▸ **WORK TO BE COMPLETED**: The response should contain only those lines of the entries below that include the string "Video".

Records from a collection
# # #

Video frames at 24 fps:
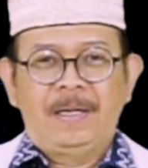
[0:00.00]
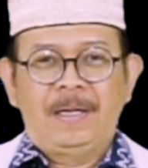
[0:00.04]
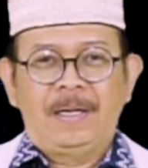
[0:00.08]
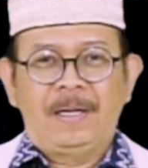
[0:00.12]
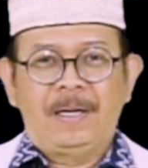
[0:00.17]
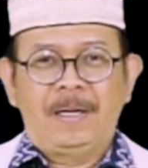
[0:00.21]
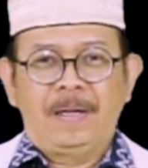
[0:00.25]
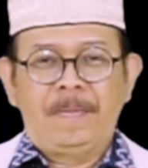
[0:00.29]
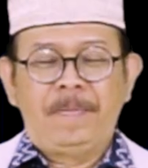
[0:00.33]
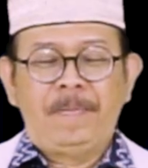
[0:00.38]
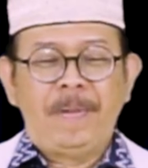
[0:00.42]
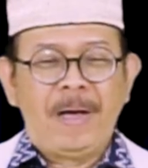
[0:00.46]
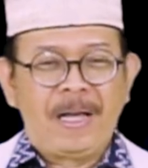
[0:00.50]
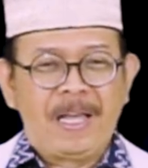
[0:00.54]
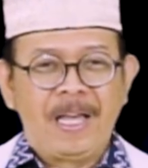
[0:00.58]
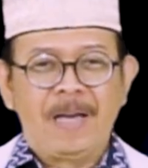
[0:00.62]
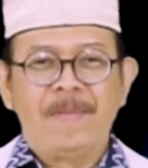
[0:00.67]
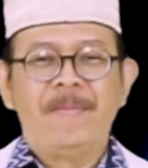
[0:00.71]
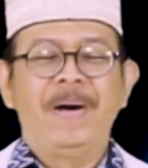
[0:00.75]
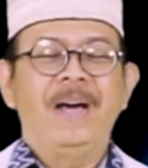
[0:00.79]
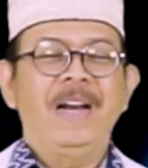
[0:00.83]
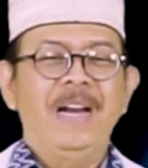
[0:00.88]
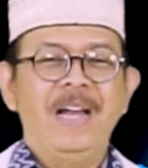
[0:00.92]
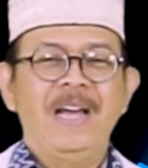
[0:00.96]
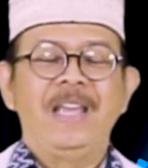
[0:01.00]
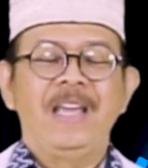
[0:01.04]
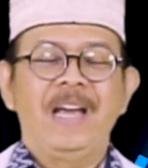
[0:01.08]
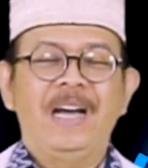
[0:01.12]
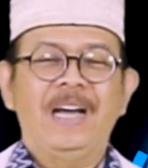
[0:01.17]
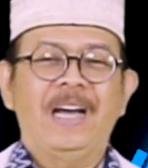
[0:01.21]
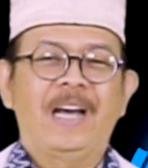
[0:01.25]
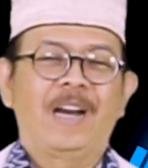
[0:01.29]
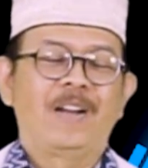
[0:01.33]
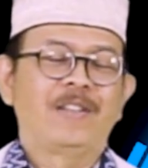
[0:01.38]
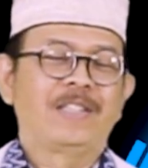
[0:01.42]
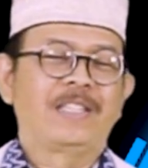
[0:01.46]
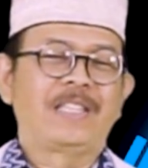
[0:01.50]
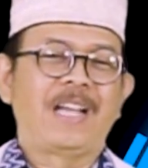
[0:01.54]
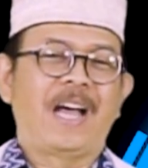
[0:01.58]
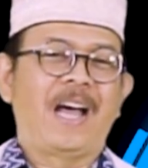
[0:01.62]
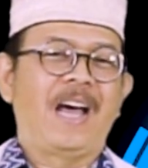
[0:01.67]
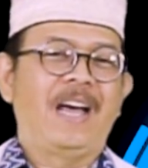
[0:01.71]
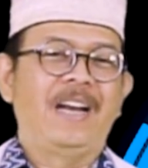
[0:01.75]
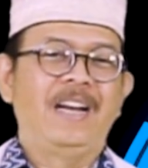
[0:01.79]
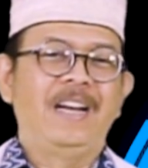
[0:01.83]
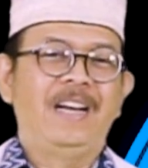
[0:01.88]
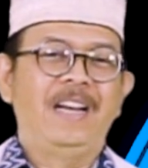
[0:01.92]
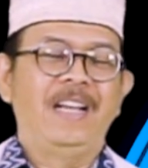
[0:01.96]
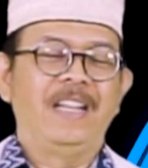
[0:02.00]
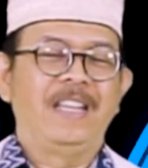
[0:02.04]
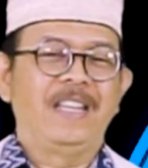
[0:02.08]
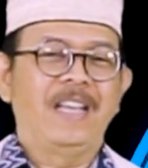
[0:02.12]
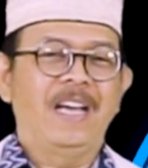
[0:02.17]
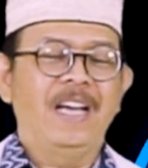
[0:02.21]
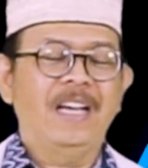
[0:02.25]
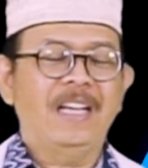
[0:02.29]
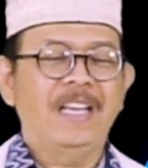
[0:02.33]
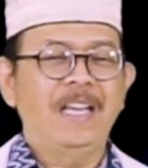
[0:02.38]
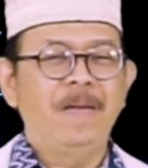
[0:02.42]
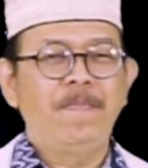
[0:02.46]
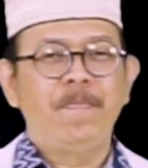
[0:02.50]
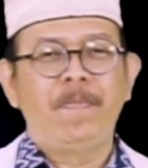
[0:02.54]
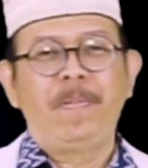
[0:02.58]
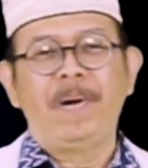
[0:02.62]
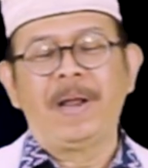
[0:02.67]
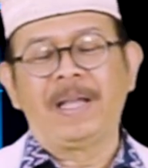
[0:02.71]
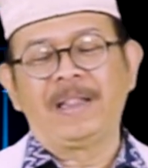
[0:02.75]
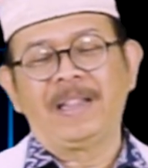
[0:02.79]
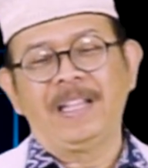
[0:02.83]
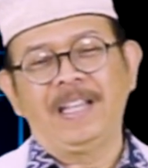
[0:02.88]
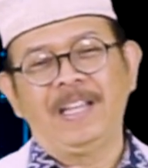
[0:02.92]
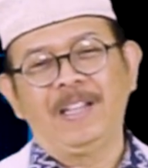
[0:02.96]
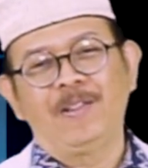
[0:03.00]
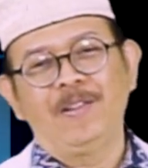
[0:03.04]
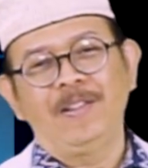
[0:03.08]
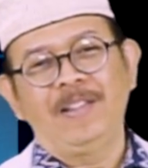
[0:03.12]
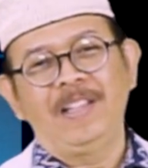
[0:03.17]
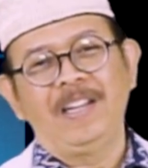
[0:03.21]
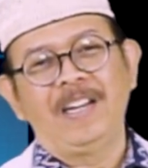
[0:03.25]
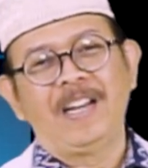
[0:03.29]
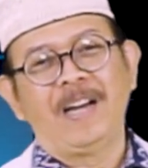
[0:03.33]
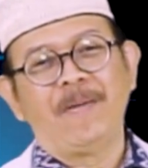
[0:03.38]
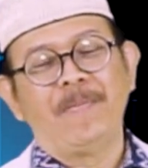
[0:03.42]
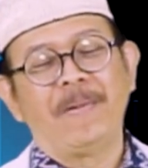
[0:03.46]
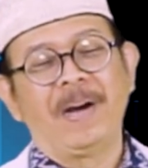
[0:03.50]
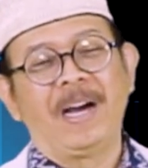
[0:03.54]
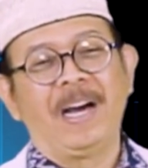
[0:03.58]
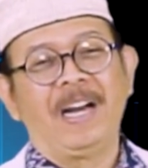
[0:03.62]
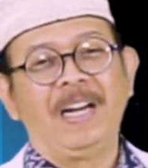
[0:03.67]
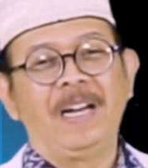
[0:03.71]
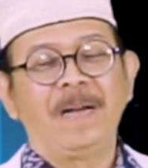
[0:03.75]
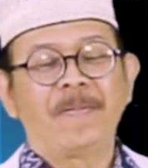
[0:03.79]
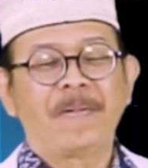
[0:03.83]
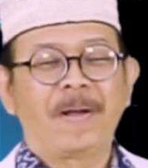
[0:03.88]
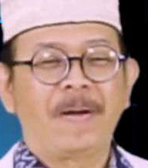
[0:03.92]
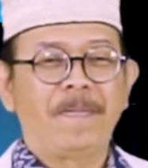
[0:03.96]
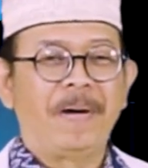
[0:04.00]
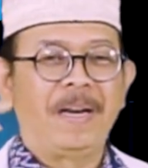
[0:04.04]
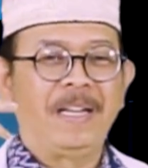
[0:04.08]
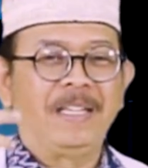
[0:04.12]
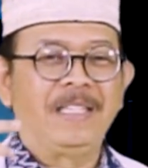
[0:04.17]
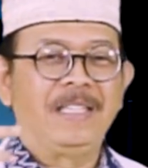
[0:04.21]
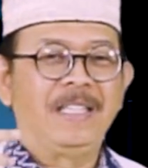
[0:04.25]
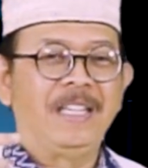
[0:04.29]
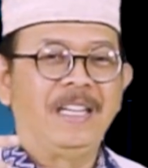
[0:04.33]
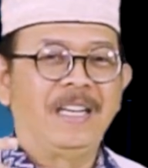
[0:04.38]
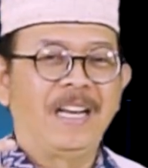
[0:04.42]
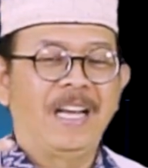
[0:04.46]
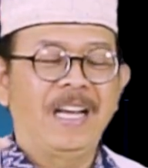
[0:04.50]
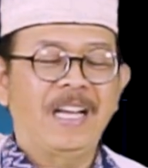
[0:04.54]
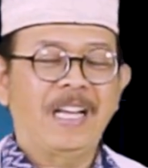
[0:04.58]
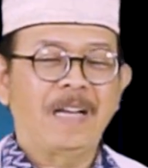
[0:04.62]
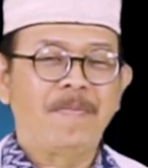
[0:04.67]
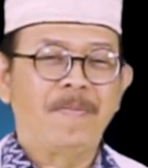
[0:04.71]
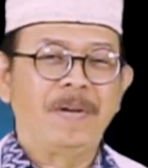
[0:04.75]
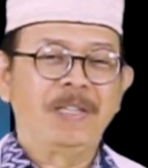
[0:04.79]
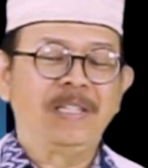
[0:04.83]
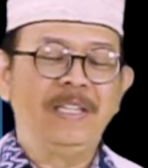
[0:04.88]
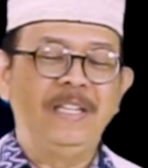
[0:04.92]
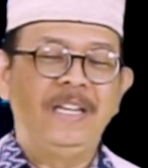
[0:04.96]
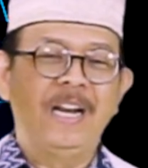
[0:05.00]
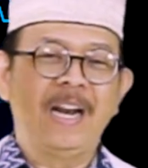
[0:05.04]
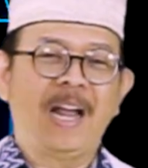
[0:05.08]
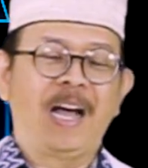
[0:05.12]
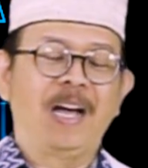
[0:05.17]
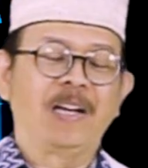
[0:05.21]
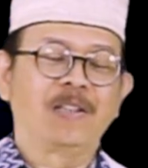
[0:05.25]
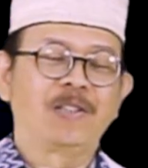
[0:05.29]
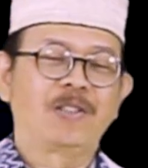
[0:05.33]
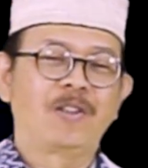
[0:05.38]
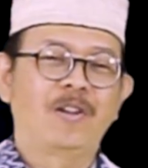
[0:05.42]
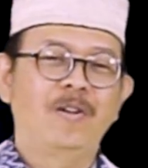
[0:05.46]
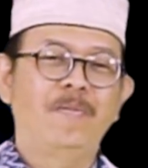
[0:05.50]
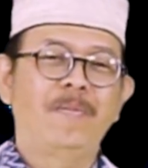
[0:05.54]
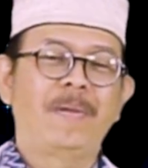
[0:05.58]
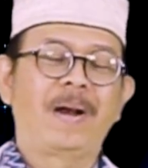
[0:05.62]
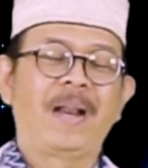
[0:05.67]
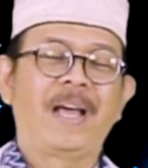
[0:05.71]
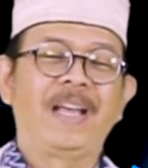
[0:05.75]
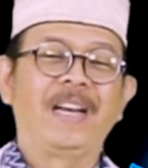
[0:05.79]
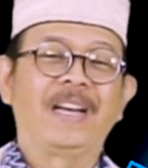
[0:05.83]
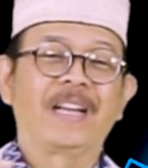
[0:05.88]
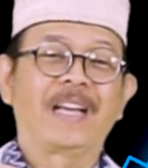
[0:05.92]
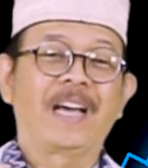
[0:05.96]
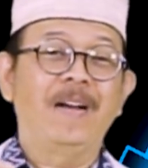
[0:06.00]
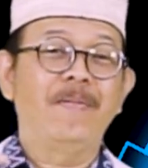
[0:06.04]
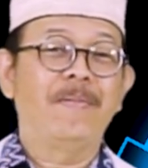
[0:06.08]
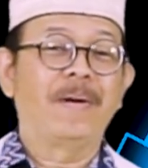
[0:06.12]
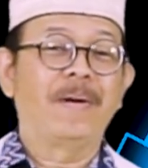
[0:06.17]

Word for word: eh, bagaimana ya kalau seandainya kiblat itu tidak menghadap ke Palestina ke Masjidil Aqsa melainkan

# # #

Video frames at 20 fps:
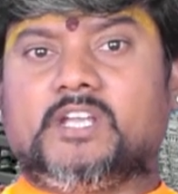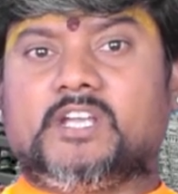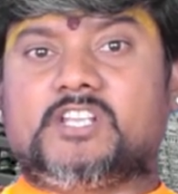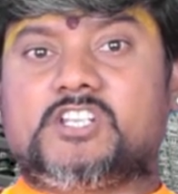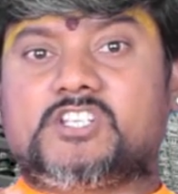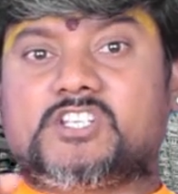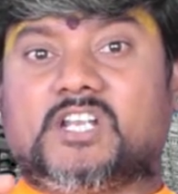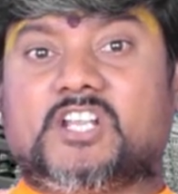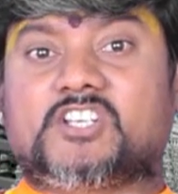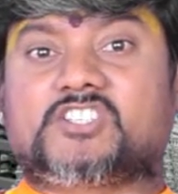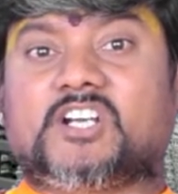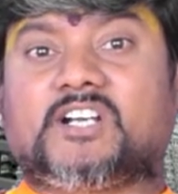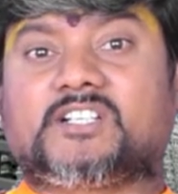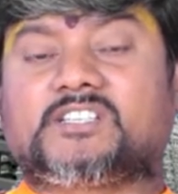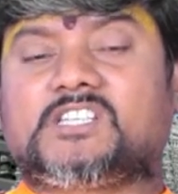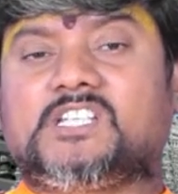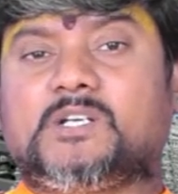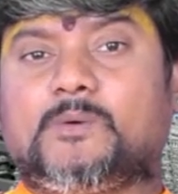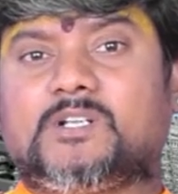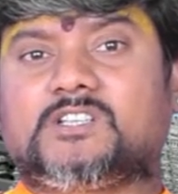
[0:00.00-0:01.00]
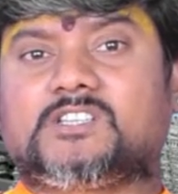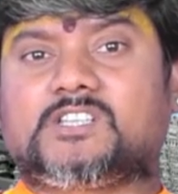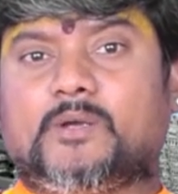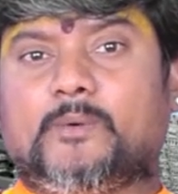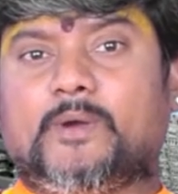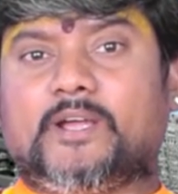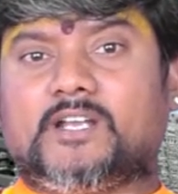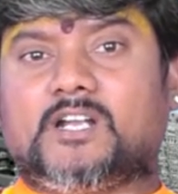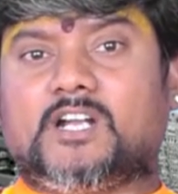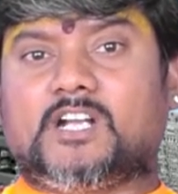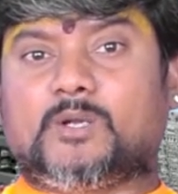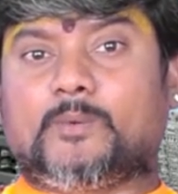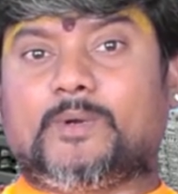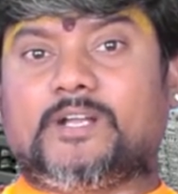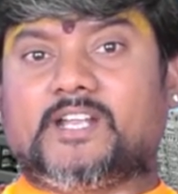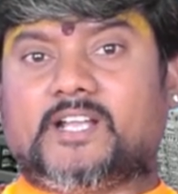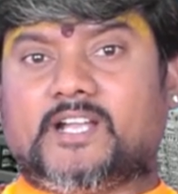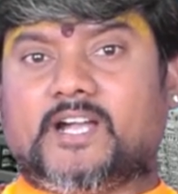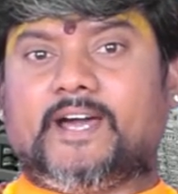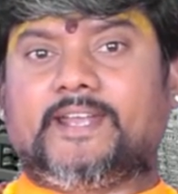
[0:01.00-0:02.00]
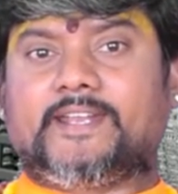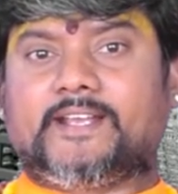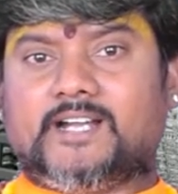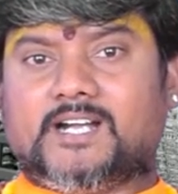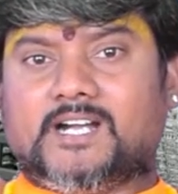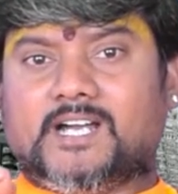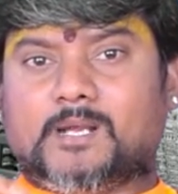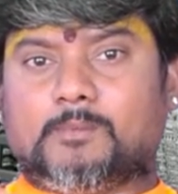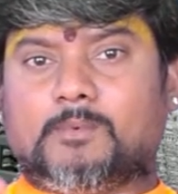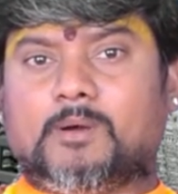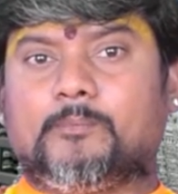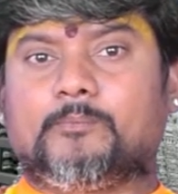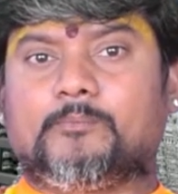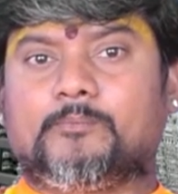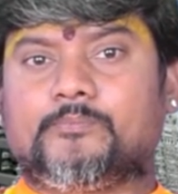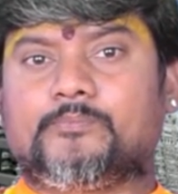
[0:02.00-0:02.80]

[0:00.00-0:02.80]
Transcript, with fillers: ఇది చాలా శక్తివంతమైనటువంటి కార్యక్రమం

# # #

▸ **RESULT OF THE TASK**:
Video frames at 24 fps:
Video frames at 20 fps:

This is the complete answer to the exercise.